Ed Kress isn't the big, club-swinging, Buford Pusser-esque bruiser that you might expect to run for sheriff. Of average height and build, he looks more like a 35-year-old attorney specializing in bankruptcy and estate planning. Which is exactly what he is.

Kress, of Shaler, also doesn't have the résumé you might expect from a candidate running for sheriff. In fact, he has no law-enforcement experience at all. But that shouldn't be a concern, he says.

"The biggest part of being sheriff has nothing to do with law enforcement," Kress says. "The sheriff runs the jail, transports prisoners and deals with deadbeat dads. But the most important role of the sheriff is to run the sheriff's sale of foreclosed homes.

"That's where I plan on making the biggest difference. Let's see if we can't get in there and maybe keep some people from losing their homes. That part of the job involves the court system, and who knows the court system better than an attorney?"

Kress is the lone Republican in the race and will face one of three Democratic challengers including William Mullen, the current acting sheriff. He served a brief stint on county council, just seven months after he was selected to finish the term of former County Councilor Tom Shumaker who took a job out of state. But he tried to make a quick splash by employing unorthodox revenue-generating techniques.

Sports teams and municipalities across the country have tried to raise cash by selling off naming rights, but Kress suggested legislation to sell rights to parks and bridges and everything in between. In his last act as a councilor, he brought forward legislation to sell the naming rights to the Pittsburgh International Airport.

Those policies didn't end up going too far, but Kress says he would bring his "outside-the-box thinking" to the sheriff's office.

Too many people, Kress says, lose their homes unnecessarily. He says he will work hardest to make sure that veterans and seniors, especially those who may be physically or mentally ill, don't lose their homes.
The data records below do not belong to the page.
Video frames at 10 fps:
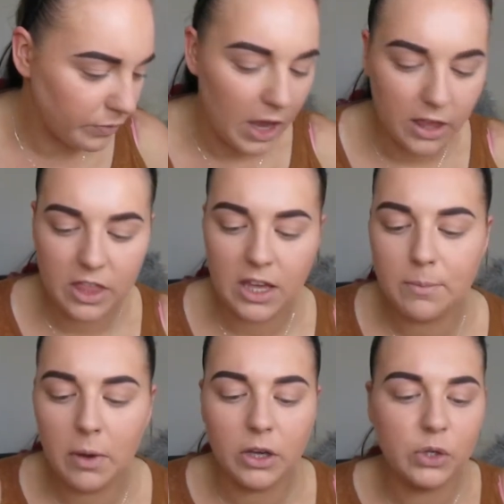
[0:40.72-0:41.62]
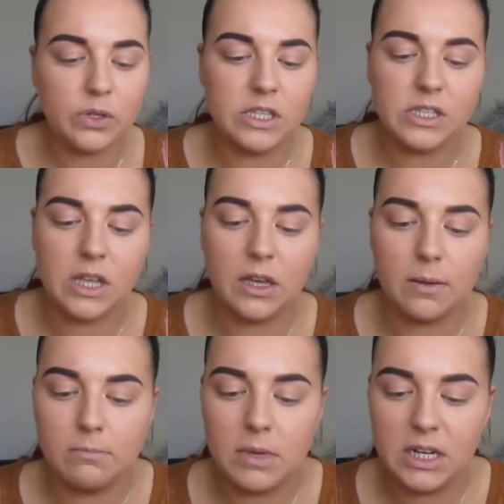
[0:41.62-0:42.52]
I think I might use this like
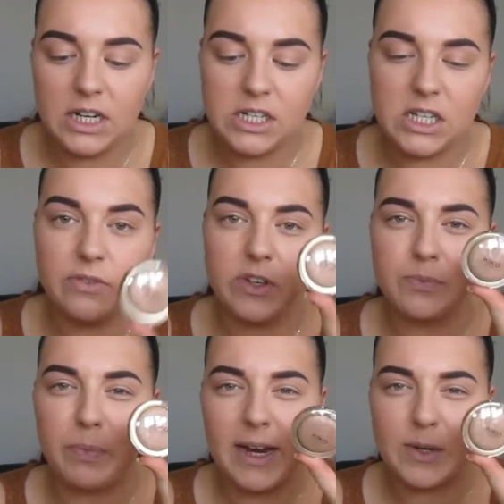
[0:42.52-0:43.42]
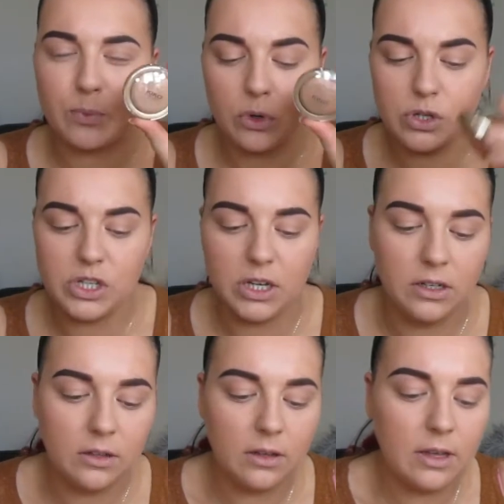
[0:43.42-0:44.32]
Mini Divas baked
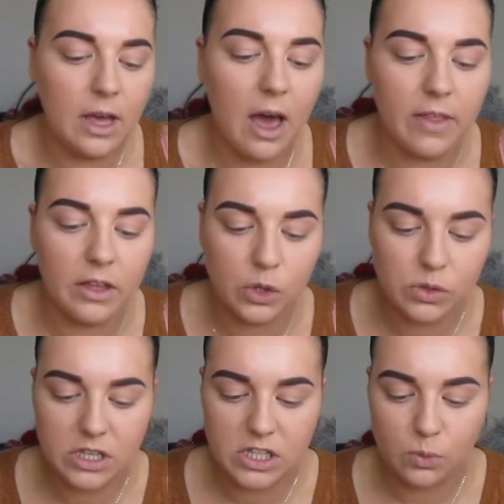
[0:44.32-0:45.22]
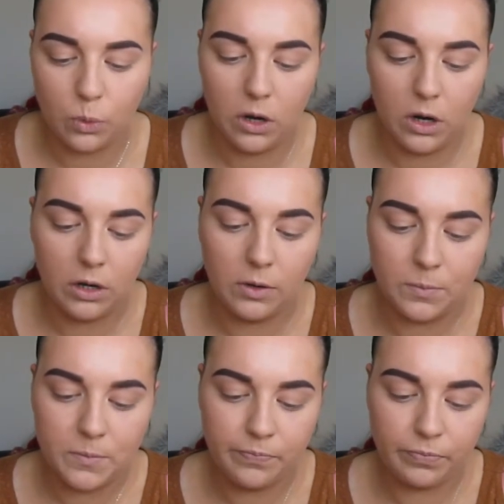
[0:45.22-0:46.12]
bronzer and then use this one,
"In the instance of veterans, why can't the sheriff's office make some calls to veterans' organizations or make a database of programs out there that are available to help them?" Kress wonders. "In the case of seniors, you may have someone who has Alzheimer's who doesn't understand the notice you just tacked on their door. So, why can't we knock or do some investigation to find out if this person is sick? ... That may require developing some sort of outreach team, but if that keeps one person from losing their home, it's worth it."
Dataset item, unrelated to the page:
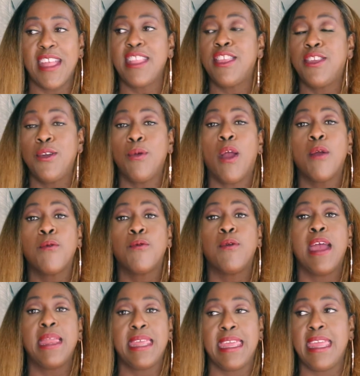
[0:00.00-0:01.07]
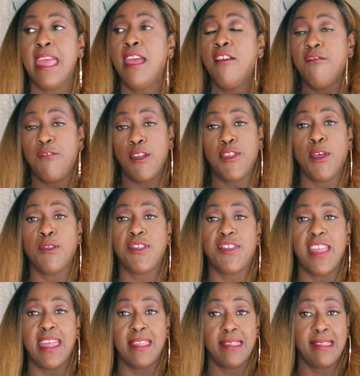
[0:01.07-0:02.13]
that you are ready for those
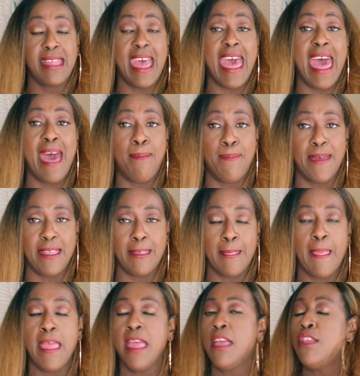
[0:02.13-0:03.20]
things to happen.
Maryellen Hayden of ACORN, a community organization supporting low- and middle-income families, was surprised to hear about Kress' platform. Each month the group works with families so they can fight their foreclosures.

"You're telling me he's a Republican and he's interested in fixing sheriff's sales?" Hayden asked. "We're a non-partisan organization and if he's serious about protecting the rights of low- and middle- income families, he's a candidate we'd be very interested in meeting."

Hayden said her group has made several futile attempts over the years to work with the sheriff's office about the high number of foreclosures in the county. According to a 2005 study released by the Pennsylvania Department of banking, foreclosures in Allegheny County grew 60 percent from 2000 to 2003 -- the third highest in the state.

So now, they undertake the task on their own and in the past two years, Hayden says, they have helped about 700 families fight their foreclosures; about half of those have been successful.

"If he's willing to help fix the system," Hayden says, "then ACORN is willing to listen to him."

Kress says he understands that he wouldn't be able to help the majority of people save their homes: "Some people just make bad decisions and can't afford the home they purchased." However, he says a lot of people, including seniors, don't understand that there are ways to save their homes by using the equity they have accrued over the years. The office should be proactive in helping those folks, he says.

"The sheriff," Kress concludes, "has to be more than just a paper-pusher. We ask every other official to try and be innovative in his or her job. It's time for the sheriff's office to show a little innovation too."